═════ Given records

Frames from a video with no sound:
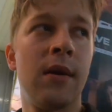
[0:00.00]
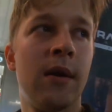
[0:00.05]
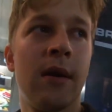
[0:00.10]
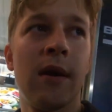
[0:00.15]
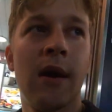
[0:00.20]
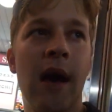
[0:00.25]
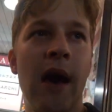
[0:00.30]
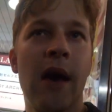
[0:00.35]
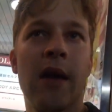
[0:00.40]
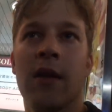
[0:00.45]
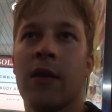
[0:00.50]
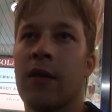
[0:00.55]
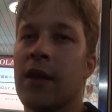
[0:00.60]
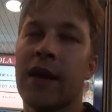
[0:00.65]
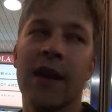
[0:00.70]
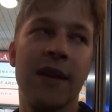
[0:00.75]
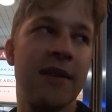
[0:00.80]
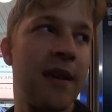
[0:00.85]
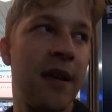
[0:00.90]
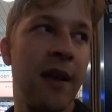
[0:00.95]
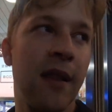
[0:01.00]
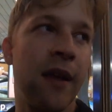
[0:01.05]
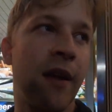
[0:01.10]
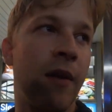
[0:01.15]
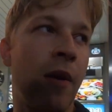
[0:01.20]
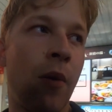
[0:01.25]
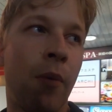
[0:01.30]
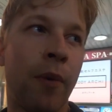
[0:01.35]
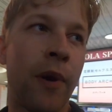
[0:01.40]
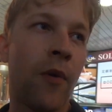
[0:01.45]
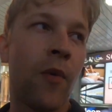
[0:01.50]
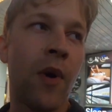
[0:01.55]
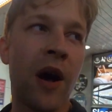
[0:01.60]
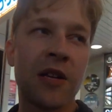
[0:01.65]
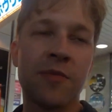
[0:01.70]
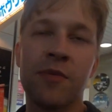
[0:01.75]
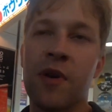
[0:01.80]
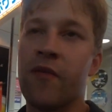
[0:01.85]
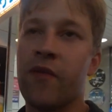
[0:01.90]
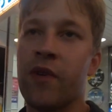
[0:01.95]
I don't know. Like I said, like when I watch
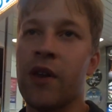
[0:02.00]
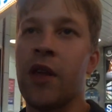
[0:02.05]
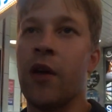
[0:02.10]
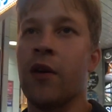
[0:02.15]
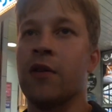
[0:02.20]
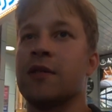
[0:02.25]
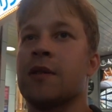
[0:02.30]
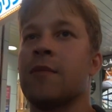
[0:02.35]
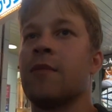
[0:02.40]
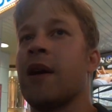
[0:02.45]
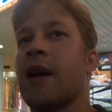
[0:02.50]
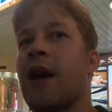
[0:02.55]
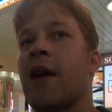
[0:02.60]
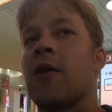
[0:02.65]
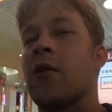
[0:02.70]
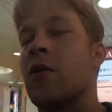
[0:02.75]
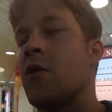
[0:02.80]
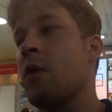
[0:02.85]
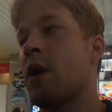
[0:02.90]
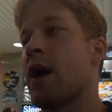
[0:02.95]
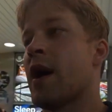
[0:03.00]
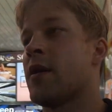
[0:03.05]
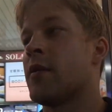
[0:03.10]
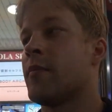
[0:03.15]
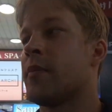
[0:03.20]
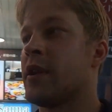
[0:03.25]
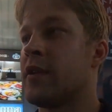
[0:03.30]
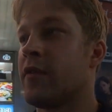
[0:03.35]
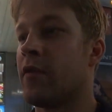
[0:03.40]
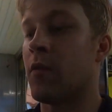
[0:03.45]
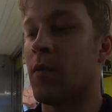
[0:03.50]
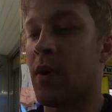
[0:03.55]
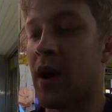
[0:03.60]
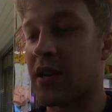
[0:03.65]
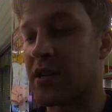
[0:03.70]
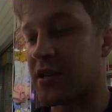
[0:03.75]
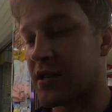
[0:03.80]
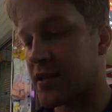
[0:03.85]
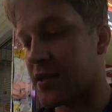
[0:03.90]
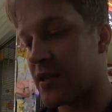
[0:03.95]
my videos, I'm like, I don't know why anybody even
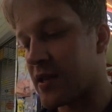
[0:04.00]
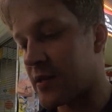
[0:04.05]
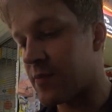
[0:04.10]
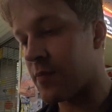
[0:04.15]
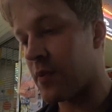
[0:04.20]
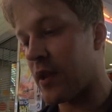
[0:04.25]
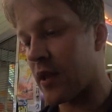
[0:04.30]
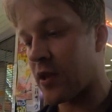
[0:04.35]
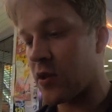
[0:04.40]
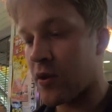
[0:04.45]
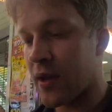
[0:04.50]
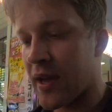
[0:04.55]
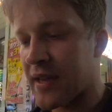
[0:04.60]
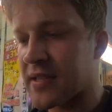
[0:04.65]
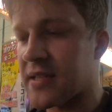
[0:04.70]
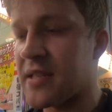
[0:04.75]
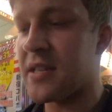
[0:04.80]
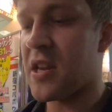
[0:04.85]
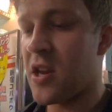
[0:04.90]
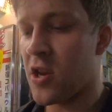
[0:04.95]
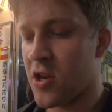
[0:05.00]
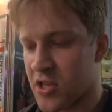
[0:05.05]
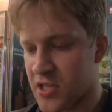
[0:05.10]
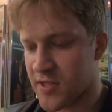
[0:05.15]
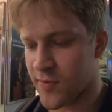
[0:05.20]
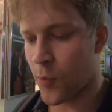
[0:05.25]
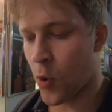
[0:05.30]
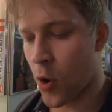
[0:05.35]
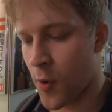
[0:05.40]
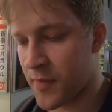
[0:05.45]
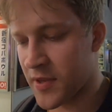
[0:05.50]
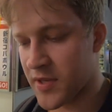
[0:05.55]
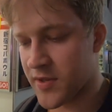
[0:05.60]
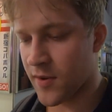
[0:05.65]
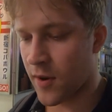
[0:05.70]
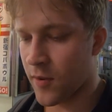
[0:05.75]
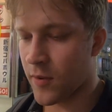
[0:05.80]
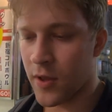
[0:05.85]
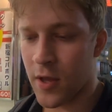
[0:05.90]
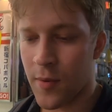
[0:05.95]
watches this, but like, you guys continue to support me, so I
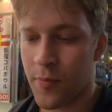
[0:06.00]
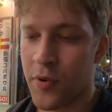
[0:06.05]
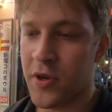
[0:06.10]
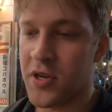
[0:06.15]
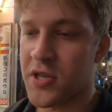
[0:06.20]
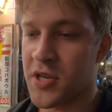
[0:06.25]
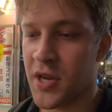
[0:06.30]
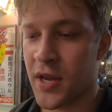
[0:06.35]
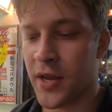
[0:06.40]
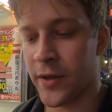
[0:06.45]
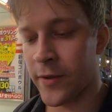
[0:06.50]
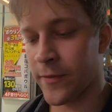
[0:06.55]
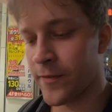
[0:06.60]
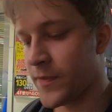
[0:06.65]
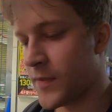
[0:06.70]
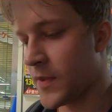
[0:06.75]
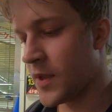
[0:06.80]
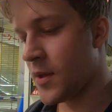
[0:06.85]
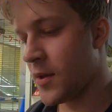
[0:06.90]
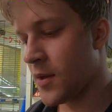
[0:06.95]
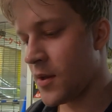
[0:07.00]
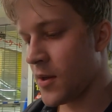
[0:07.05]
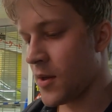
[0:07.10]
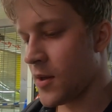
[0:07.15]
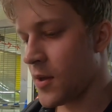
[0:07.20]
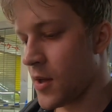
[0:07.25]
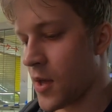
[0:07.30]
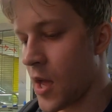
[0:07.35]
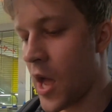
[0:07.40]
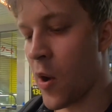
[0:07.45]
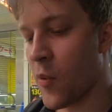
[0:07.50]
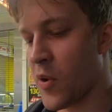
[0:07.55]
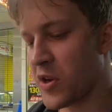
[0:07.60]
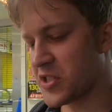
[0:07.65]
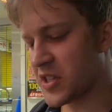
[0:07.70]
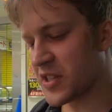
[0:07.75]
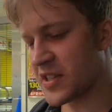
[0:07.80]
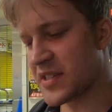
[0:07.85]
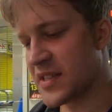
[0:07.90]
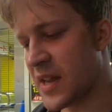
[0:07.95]
really appreciate it. I wish
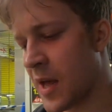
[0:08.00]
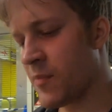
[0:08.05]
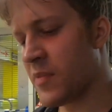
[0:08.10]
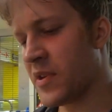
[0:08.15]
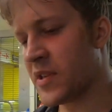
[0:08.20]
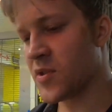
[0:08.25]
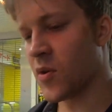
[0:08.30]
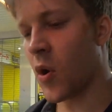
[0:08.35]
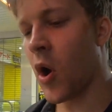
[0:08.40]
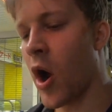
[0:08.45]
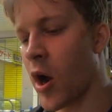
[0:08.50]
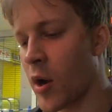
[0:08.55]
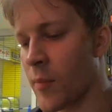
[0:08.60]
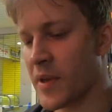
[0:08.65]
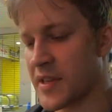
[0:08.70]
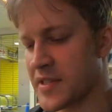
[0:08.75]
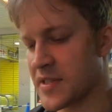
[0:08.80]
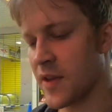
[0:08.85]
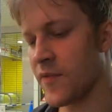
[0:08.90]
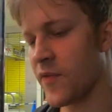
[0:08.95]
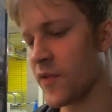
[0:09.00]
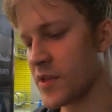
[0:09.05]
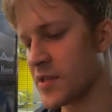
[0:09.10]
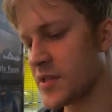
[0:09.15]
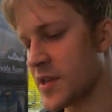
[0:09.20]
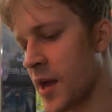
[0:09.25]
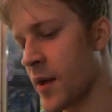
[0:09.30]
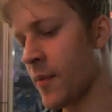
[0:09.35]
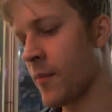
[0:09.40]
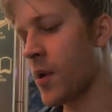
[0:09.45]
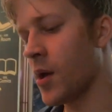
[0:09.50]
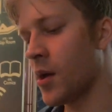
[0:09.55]
I could stop being so hard on myself all the time.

══════════

**Exercise prompt:** Apart from its pictures, the material above should be repeated exactly.

**Task answer:**
Frames from a video with no sound:
[0:00.00]
[0:00.05]
[0:00.10]
[0:00.15]
[0:00.20]
[0:00.25]
[0:00.30]
[0:00.35]
[0:00.40]
[0:00.45]
[0:00.50]
[0:00.55]
[0:00.60]
[0:00.65]
[0:00.70]
[0:00.75]
[0:00.80]
[0:00.85]
[0:00.90]
[0:00.95]
[0:01.00]
[0:01.05]
[0:01.10]
[0:01.15]
[0:01.20]
[0:01.25]
[0:01.30]
[0:01.35]
[0:01.40]
[0:01.45]
[0:01.50]
[0:01.55]
[0:01.60]
[0:01.65]
[0:01.70]
[0:01.75]
[0:01.80]
[0:01.85]
[0:01.90]
[0:01.95]
I don't know. Like I said, like when I watch
[0:02.00]
[0:02.05]
[0:02.10]
[0:02.15]
[0:02.20]
[0:02.25]
[0:02.30]
[0:02.35]
[0:02.40]
[0:02.45]
[0:02.50]
[0:02.55]
[0:02.60]
[0:02.65]
[0:02.70]
[0:02.75]
[0:02.80]
[0:02.85]
[0:02.90]
[0:02.95]
[0:03.00]
[0:03.05]
[0:03.10]
[0:03.15]
[0:03.20]
[0:03.25]
[0:03.30]
[0:03.35]
[0:03.40]
[0:03.45]
[0:03.50]
[0:03.55]
[0:03.60]
[0:03.65]
[0:03.70]
[0:03.75]
[0:03.80]
[0:03.85]
[0:03.90]
[0:03.95]
my videos, I'm like, I don't know why anybody even
[0:04.00]
[0:04.05]
[0:04.10]
[0:04.15]
[0:04.20]
[0:04.25]
[0:04.30]
[0:04.35]
[0:04.40]
[0:04.45]
[0:04.50]
[0:04.55]
[0:04.60]
[0:04.65]
[0:04.70]
[0:04.75]
[0:04.80]
[0:04.85]
[0:04.90]
[0:04.95]
[0:05.00]
[0:05.05]
[0:05.10]
[0:05.15]
[0:05.20]
[0:05.25]
[0:05.30]
[0:05.35]
[0:05.40]
[0:05.45]
[0:05.50]
[0:05.55]
[0:05.60]
[0:05.65]
[0:05.70]
[0:05.75]
[0:05.80]
[0:05.85]
[0:05.90]
[0:05.95]
watches this, but like, you guys continue to support me, so I
[0:06.00]
[0:06.05]
[0:06.10]
[0:06.15]
[0:06.20]
[0:06.25]
[0:06.30]
[0:06.35]
[0:06.40]
[0:06.45]
[0:06.50]
[0:06.55]
[0:06.60]
[0:06.65]
[0:06.70]
[0:06.75]
[0:06.80]
[0:06.85]
[0:06.90]
[0:06.95]
[0:07.00]
[0:07.05]
[0:07.10]
[0:07.15]
[0:07.20]
[0:07.25]
[0:07.30]
[0:07.35]
[0:07.40]
[0:07.45]
[0:07.50]
[0:07.55]
[0:07.60]
[0:07.65]
[0:07.70]
[0:07.75]
[0:07.80]
[0:07.85]
[0:07.90]
[0:07.95]
really appreciate it. I wish
[0:08.00]
[0:08.05]
[0:08.10]
[0:08.15]
[0:08.20]
[0:08.25]
[0:08.30]
[0:08.35]
[0:08.40]
[0:08.45]
[0:08.50]
[0:08.55]
[0:08.60]
[0:08.65]
[0:08.70]
[0:08.75]
[0:08.80]
[0:08.85]
[0:08.90]
[0:08.95]
[0:09.00]
[0:09.05]
[0:09.10]
[0:09.15]
[0:09.20]
[0:09.25]
[0:09.30]
[0:09.35]
[0:09.40]
[0:09.45]
[0:09.50]
[0:09.55]
I could stop being so hard on myself all the time.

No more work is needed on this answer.